Cette forme unique d’identification est au cœur du tableau de Ross. En fait, cela a été au cœur de tout son projet de cinéaste. En 2018, Comté de Hale a servi de réprimande douce à l’approche totalisante et omnisciente de tant de documentaires longitudinaux au courant et soi-disant objectifs, des films tournés au fil des années qui prétendaient examiner et expliquer la vie des personnes marginalisées. Courant seulement 76 minutes, Comté de Hale contenait plus d’humanité et de compréhension dans ses minces marges que de nombreux efforts plus longs et plus acclamés. Avec Nickel GarçonsRoss prend l’accumulation de détails vécus qui ont rendu le film précédent si vivifiant et le transforme en quelque chose de plus semblable à un collage et formellement audacieux, mais sans sacrifier la puissance narrative.

Le changement de perspective entre Elwood et Turner inaugure un changement formel – comme si le film sortait de nos liens perceptuels et dérivait dans des directions inattendues. Alors que la vie de ces jeunes hommes devient de plus en plus angoissée et précaire, nous commençons à voir des visions d’un Elwood plus âgé (joué dans ses dernières années par Daveed Diggs) faisant des recherches archivistiques sur ce qui s’est passé à la Nickel Academy. Et ainsi, nous vivons le film en tant qu’Elwood, en tant que Turner, en tant qu’Elwood plus âgé, en tant qu’observateur extérieur, au présent et dans le passé, à l’intérieur et à l’extérieur, chaque perspective informant et sapant subtilement les autres. Et plus nous nous rapprochons de la vérité sur ces vies, plus nous comprenons que nous ne les connaîtrons peut-être jamais pleinement – ​​le grand paradoxe de l’interaction humaine.
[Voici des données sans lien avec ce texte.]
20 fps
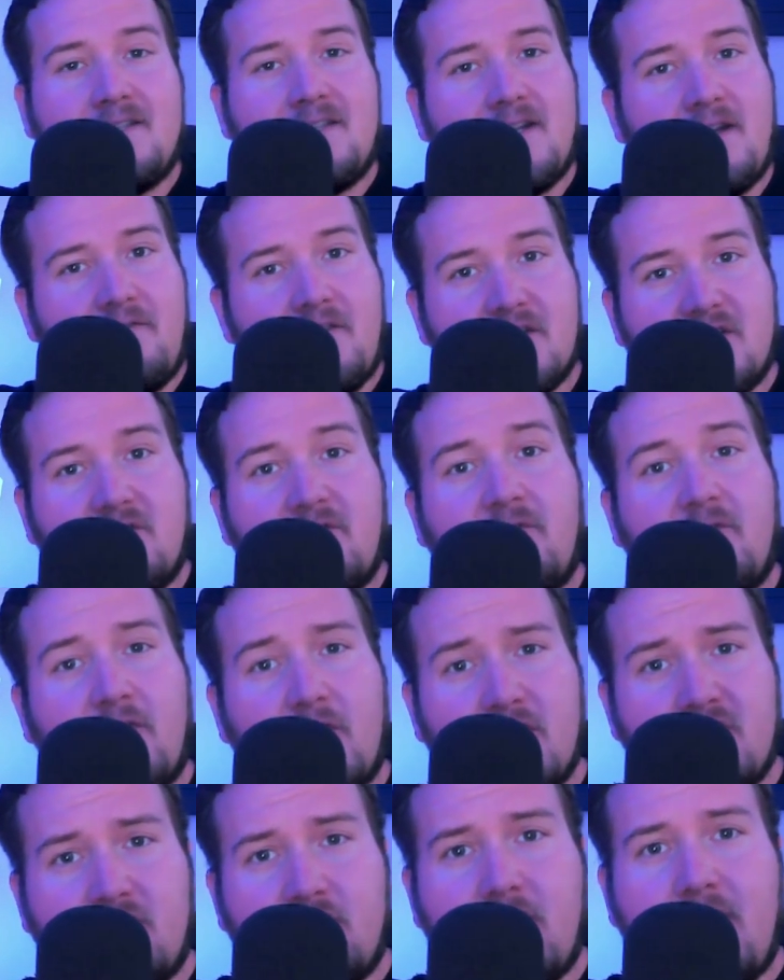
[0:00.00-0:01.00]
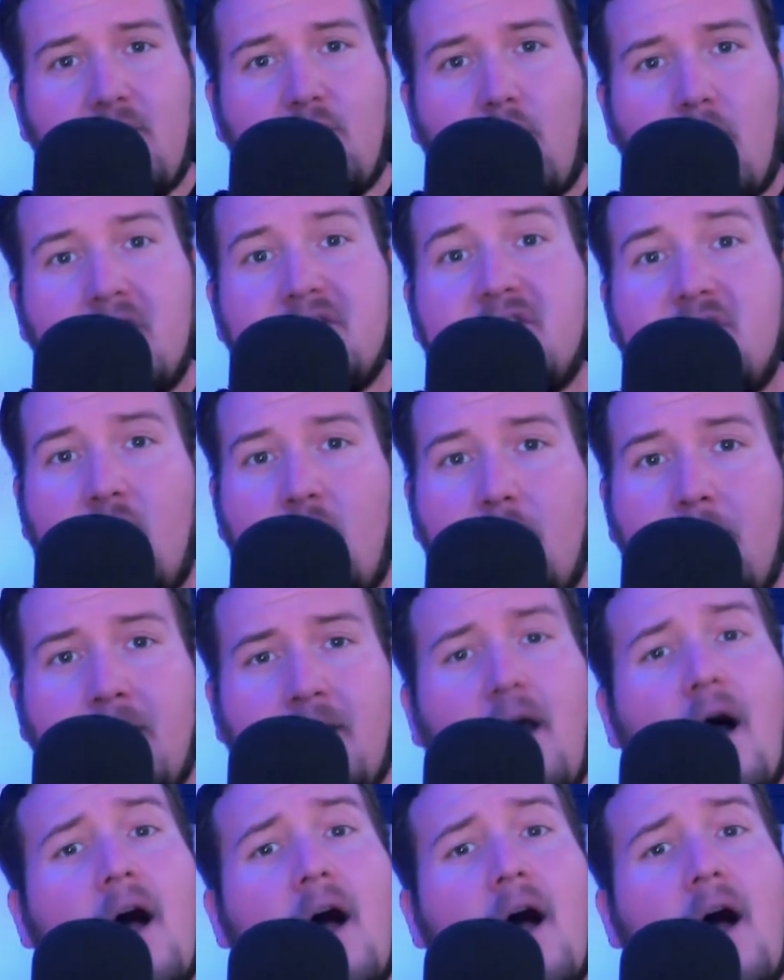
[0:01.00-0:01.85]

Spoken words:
that if his first read wasn't open,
Nickel Garçons est le genre d’histoire qui aurait probablement pu être adaptée de manière plus conventionnelle. Cela aurait pu nous arracher des larmes faciles – des larmes méritées, bien sûr, provoquées par notre horreur face à ce que nous verrions à l’écran et tout ce que cela impliquait. Mais il y a quelque chose de plus vrai et de plus inébranlable dans ce que Ross nous a donné. En refusant une approche conventionnelle, objective (et objectivée) de la souffrance, il résiste aux tentatives faciles de pathos. Ce qu’il réalise ici est plus puissant et plus complexe. Lorsqu’on sort enfin de ce film, on sent que quelque chose de très réel nous a été enlevé.